= Storyboard artist =

Person who creates storyboards for advertising agencies and film productions

A storyboard artist (sometimes called a story artist, board artist or visualizer) creates storyboards for advertising agencies and film productions.

== Work ==
A storyboard artist visualizes stories and sketches frames of the story. They are the main interpreter of pre-visualisation, their drawings illustrating the visuals that will make up the narrative of the film. Quick pencil drawings and marker renderings are two of the most common traditional techniques, although nowadays Adobe Flash, Adobe Photoshop, Storyboard Pro, and other storyboard applications are often used. The digital camera is one of the latest techniques in creating storyboards.

Most storyboard artists begin and finish their work on computers using software and digital pencils or a graphics tablet. Storyboard artists may use photos to create visuals where stock photos or photos taken specifically for the project are put together digitally to produce a photographic representation called a photovisual.

For motion pictures, some filmmakers, directors, and producers choose to use clip-art computer programs designed to create storyboards or use a dedicated 3D storyboarding software, or a more multi-purpose 3D program which can also be used to create elements of the storyboards.

The average pay for storyboard artists in the US can vary significantly, with some estimates putting it at eighty-nine thousand, or ninety-six thousand dollars per year. Animators, including storyboard artists tend to live in expensive areas, which can be hard financially considering their level pay.

== Industry-specific work ==
Storyboard artists have different goals in different industries.

=== Advertising ===
In advertising, there are two phases of the storyboard. The first is called the agency storyboard, in which an artist is called upon to create a representation of what the finished TV commercial, or spot, will look like in order to persuade and engage the client to buy the concept being pitched. This can either be at the time the agency is trying to win the client's business or once the client has signed on with the agency. In either case, the important element is for the storyboards to visualize for the client what the agency's creative director or "creatives" are thinking will sell the client's product.
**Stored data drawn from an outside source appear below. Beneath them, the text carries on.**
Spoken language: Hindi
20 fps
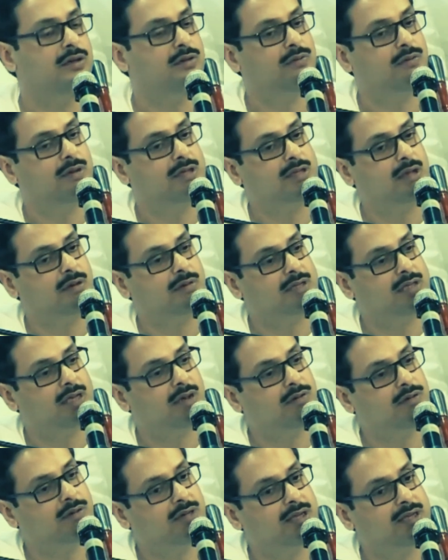वैसा वैसा
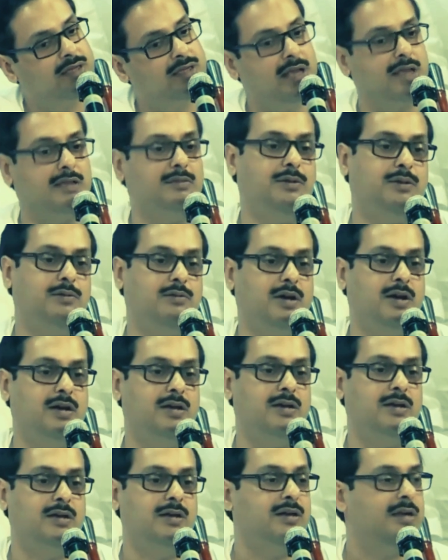उनके साथ भी हुआ
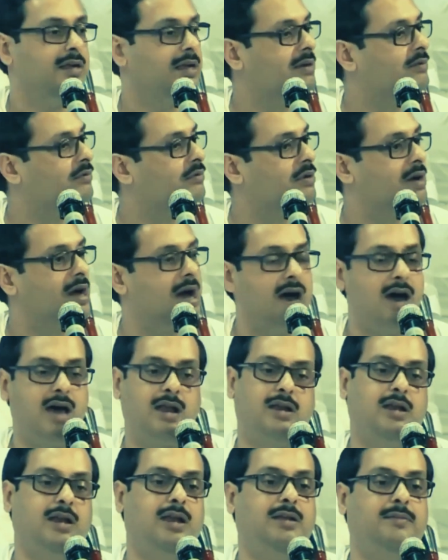लेकिन वो हार
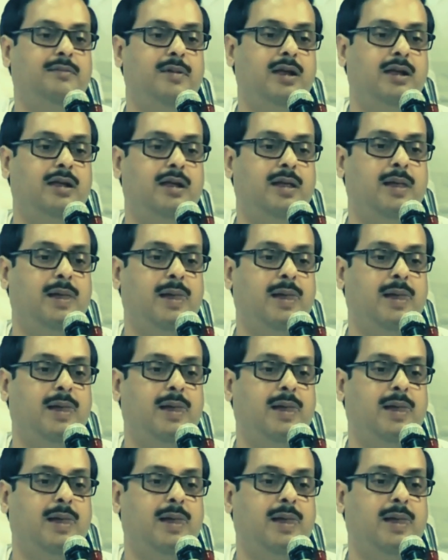नहीं माने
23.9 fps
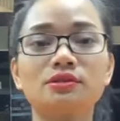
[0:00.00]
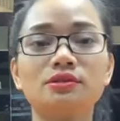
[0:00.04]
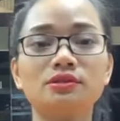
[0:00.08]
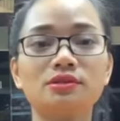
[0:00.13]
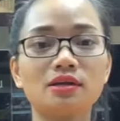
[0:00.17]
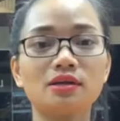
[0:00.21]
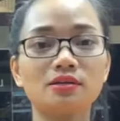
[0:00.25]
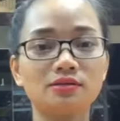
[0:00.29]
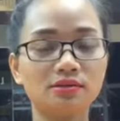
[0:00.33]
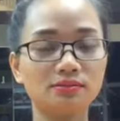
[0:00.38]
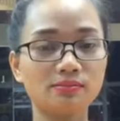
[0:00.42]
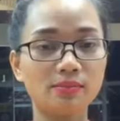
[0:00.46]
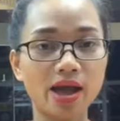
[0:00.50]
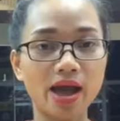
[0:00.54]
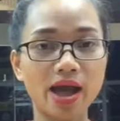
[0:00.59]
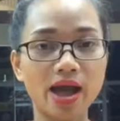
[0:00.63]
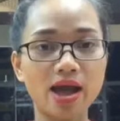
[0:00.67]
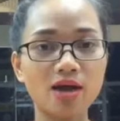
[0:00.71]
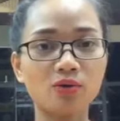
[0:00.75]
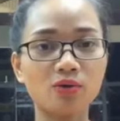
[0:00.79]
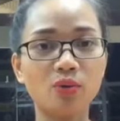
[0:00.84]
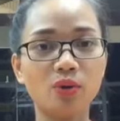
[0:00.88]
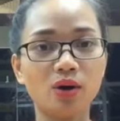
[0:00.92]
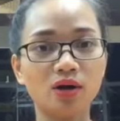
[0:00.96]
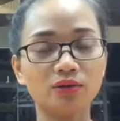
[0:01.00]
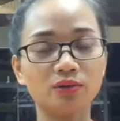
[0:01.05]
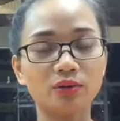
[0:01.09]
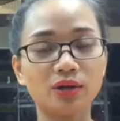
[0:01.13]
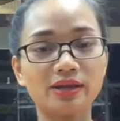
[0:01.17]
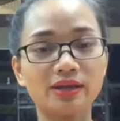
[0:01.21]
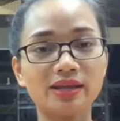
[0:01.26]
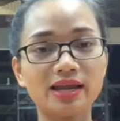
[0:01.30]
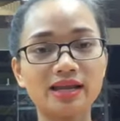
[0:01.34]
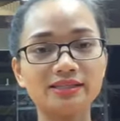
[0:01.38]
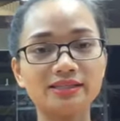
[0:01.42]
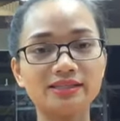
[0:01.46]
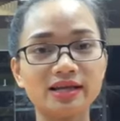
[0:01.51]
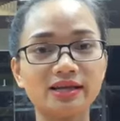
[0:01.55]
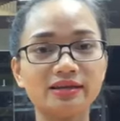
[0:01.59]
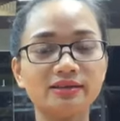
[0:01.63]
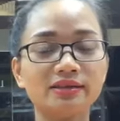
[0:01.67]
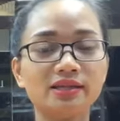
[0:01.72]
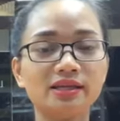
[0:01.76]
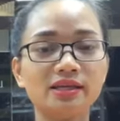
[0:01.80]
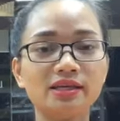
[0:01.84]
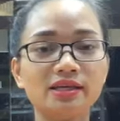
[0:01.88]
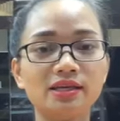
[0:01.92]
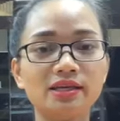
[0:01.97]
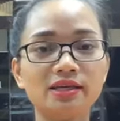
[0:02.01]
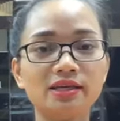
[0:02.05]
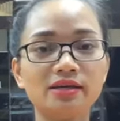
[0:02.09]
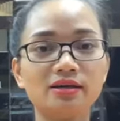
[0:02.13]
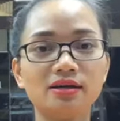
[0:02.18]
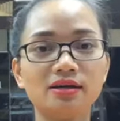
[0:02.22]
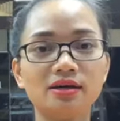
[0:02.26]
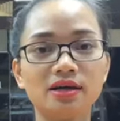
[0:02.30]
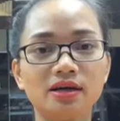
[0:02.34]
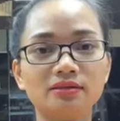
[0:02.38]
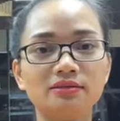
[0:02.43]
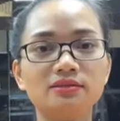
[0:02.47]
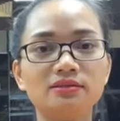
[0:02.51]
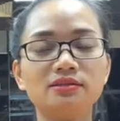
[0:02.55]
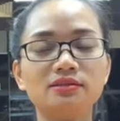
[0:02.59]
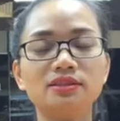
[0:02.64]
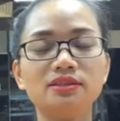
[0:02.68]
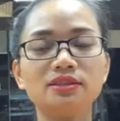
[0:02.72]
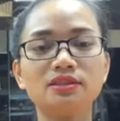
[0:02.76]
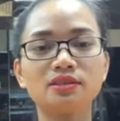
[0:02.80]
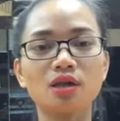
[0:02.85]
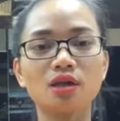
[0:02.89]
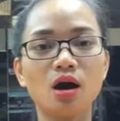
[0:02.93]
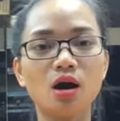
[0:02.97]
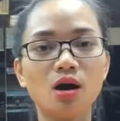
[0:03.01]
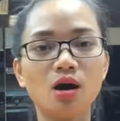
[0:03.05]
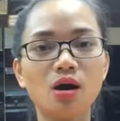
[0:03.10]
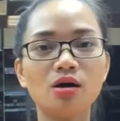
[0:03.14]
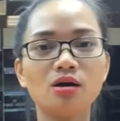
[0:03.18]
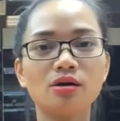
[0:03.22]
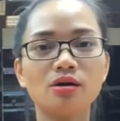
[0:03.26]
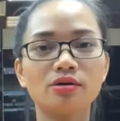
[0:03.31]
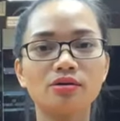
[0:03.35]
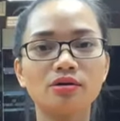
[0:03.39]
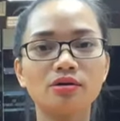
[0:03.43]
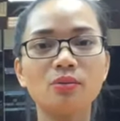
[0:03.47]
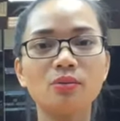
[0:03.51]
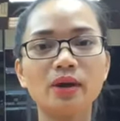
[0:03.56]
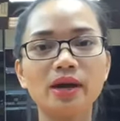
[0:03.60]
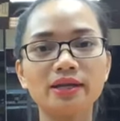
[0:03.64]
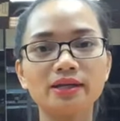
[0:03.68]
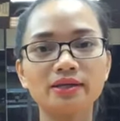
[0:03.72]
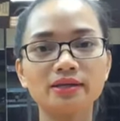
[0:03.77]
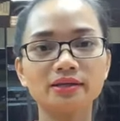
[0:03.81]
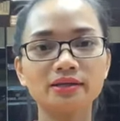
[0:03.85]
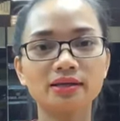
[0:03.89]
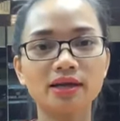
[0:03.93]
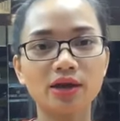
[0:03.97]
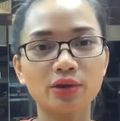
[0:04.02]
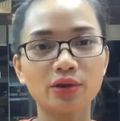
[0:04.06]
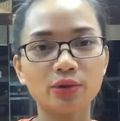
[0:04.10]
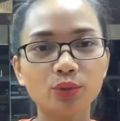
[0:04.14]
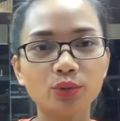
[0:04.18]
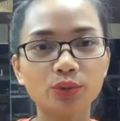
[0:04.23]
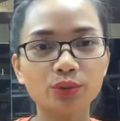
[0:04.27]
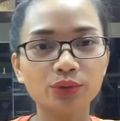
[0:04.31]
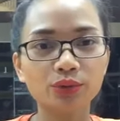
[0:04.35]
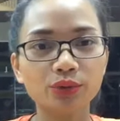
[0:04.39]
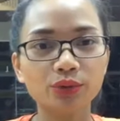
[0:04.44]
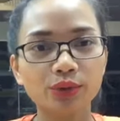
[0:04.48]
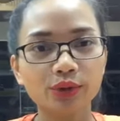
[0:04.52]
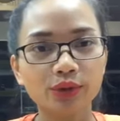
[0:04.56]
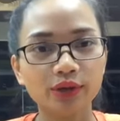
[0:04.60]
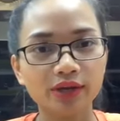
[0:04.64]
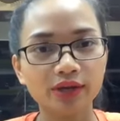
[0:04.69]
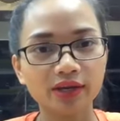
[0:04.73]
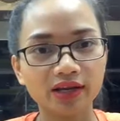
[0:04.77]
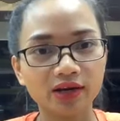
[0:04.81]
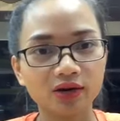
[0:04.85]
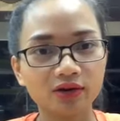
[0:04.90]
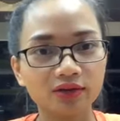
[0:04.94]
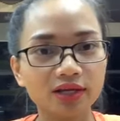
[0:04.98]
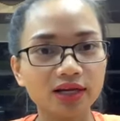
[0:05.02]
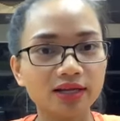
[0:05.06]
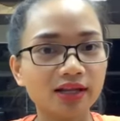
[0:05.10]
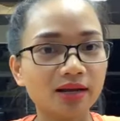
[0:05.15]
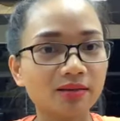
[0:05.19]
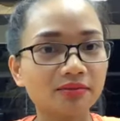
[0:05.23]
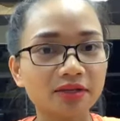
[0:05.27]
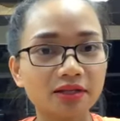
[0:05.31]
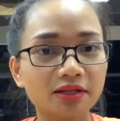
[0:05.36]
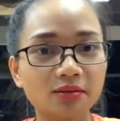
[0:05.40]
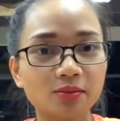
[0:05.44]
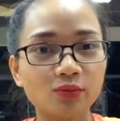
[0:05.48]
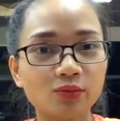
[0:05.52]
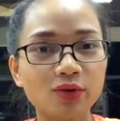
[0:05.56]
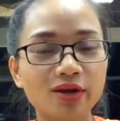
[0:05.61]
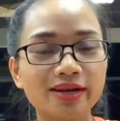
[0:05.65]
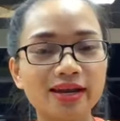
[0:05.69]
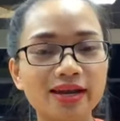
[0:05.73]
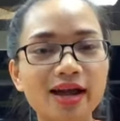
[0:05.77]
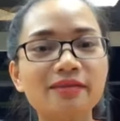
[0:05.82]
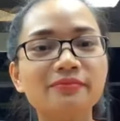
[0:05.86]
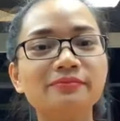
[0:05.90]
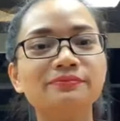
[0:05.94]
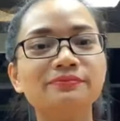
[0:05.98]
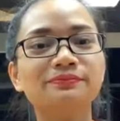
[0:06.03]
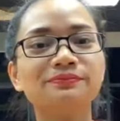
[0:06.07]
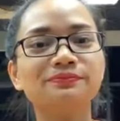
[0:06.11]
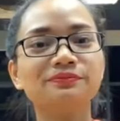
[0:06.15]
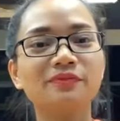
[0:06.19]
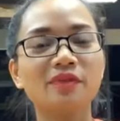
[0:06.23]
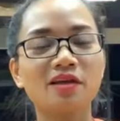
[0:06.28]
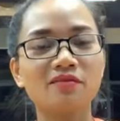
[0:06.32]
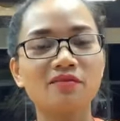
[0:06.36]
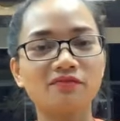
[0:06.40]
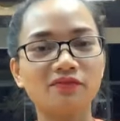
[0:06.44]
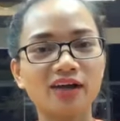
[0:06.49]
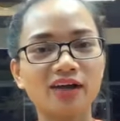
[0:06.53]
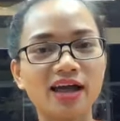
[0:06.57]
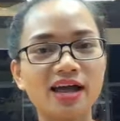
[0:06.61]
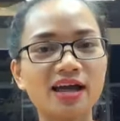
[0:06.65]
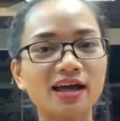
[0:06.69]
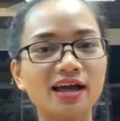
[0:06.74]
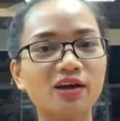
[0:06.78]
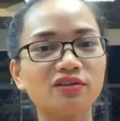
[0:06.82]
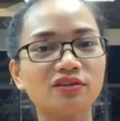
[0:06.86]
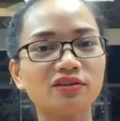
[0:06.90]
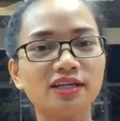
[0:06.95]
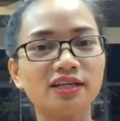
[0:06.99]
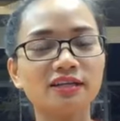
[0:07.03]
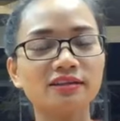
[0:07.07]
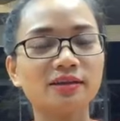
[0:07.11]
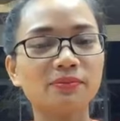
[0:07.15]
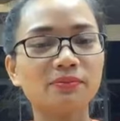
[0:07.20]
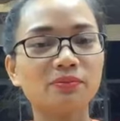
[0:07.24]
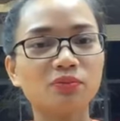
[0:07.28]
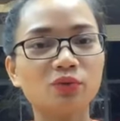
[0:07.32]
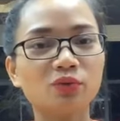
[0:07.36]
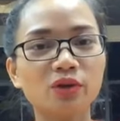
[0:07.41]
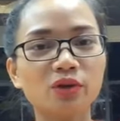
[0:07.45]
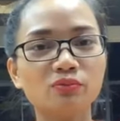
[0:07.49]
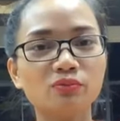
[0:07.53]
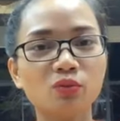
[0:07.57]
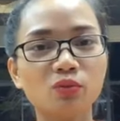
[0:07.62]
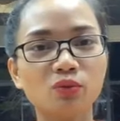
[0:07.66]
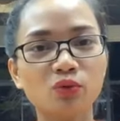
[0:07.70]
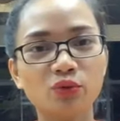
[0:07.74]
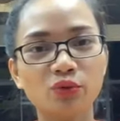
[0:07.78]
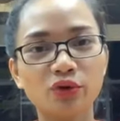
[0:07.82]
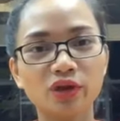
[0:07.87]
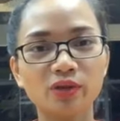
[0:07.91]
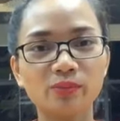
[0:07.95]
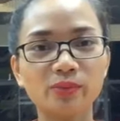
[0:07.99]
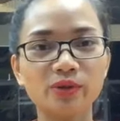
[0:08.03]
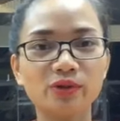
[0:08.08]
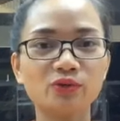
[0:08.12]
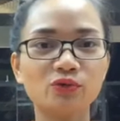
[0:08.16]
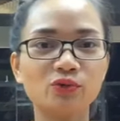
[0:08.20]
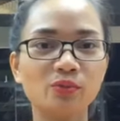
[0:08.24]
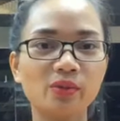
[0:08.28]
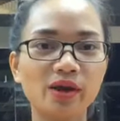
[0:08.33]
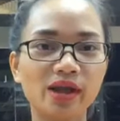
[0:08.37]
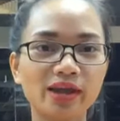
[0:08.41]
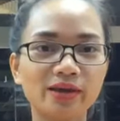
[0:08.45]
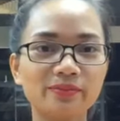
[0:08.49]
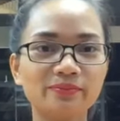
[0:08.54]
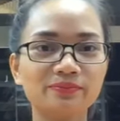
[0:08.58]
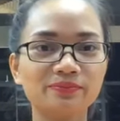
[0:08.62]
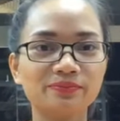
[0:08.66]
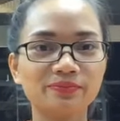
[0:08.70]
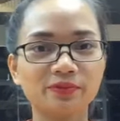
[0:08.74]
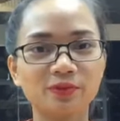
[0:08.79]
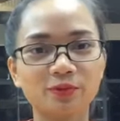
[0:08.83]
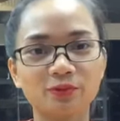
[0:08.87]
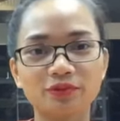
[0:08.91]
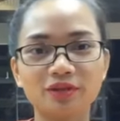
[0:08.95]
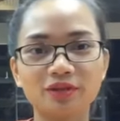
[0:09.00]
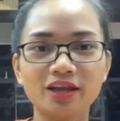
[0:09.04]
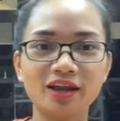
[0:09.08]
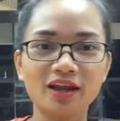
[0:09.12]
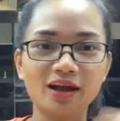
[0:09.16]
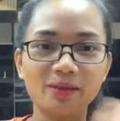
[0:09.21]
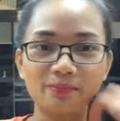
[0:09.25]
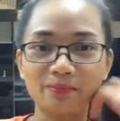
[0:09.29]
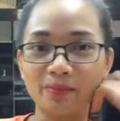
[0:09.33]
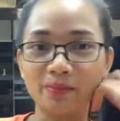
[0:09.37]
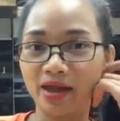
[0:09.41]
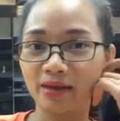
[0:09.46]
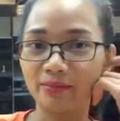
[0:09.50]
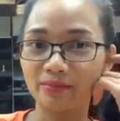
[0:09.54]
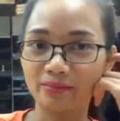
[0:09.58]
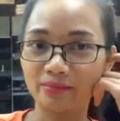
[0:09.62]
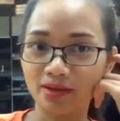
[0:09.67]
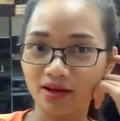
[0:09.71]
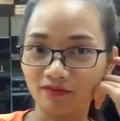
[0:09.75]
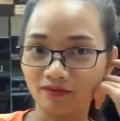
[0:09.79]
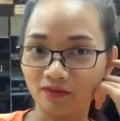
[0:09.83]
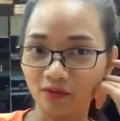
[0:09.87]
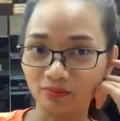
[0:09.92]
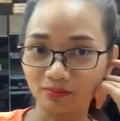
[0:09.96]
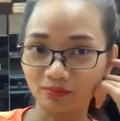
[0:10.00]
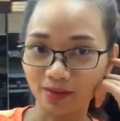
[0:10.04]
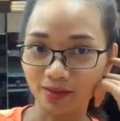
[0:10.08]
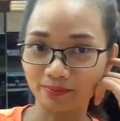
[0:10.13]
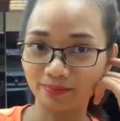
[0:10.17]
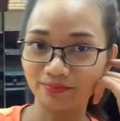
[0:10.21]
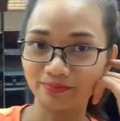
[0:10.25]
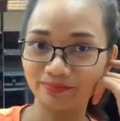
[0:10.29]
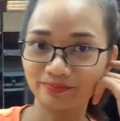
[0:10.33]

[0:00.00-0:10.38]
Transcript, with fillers: tầng thứ 3 của tòa nhà Tràng Thi gần Chợ Tó, Đông Anh, Hà Nội để có thể tham gia tập luyện nhé. Và có thể tập luyện bộ môn aerobic cùng em, có thể gặp em ở phòng tập.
A storyboard artist may also be asked to visually represent several versions of a campaign for print ads. Agency storyboards are typically created in full color and detail, whether originating from photographs manipulated in Photoshop or other photo editing software, or drawn from scratch by a storyboard artist, or even a combination of the two where a storyboard artist combines photographic images and drawing. The number of frames in an agency storyboard is typically kept to a minimum as to quickly convey the overall creative idea to the client without risking them getting caught up in the details of how the commercial would actually be shot. Often the agency board is composed of only one or two "key frames".

Once the client approves the agency board, it is sent out to potential commercial production companies/directors or photographers who pitch their vision of how they might create the final commercial or print ad. In respect of the commercial, this initiates the second phase of the storyboard, called the production/shooting storyboard. These boards are a linear set of frames that can express a specific shooting style, camera movement, edit, effects, casting, locations, wardrobe, props, product placement, etc. a director envisions. The shooting board is most often created once the job is awarded to a production company/director, based on their treatment of pitch, but can sometimes accompany those items in an effort to win the job from the advertising agency.

In contrast to the agency storyboards, the shooting storyboards are often created in black and white and drawn in a much quicker, looser style. When applicable, a director/production company can create a shooting board out of photographs, often using a proposed location and stand-in talent.

=== Live-action film ===
In live-action film, a storyboard artist is hired at the beginning of a project. When a storyboard artist is hired by a motion picture company, the artist must break down the scenes of the script into shots that can be filmed. This is done under the supervision of the film's director in order to ensure the director's vision from the start of the project. As the production proceeds, the storyboards are presented to the cinematographer who is then responsible for bringing that vision to the screen.

Film production companies may also hire a storyboard artist to create polished presentation-style storyboards (which might also include sound) which can be used by an executive producer to raise the money to create the film.

=== Animation ===
In animation, projects are often pitched on the basis of storyboards alone (that is, a screenplay may not be written until later), and storyboard artists continue to work throughout the production to develop particular sequences. After a sequence is edited the director and/or storyboard artist and the team may need to rework the sequence as it becomes evident that changes need to be made for timing and story.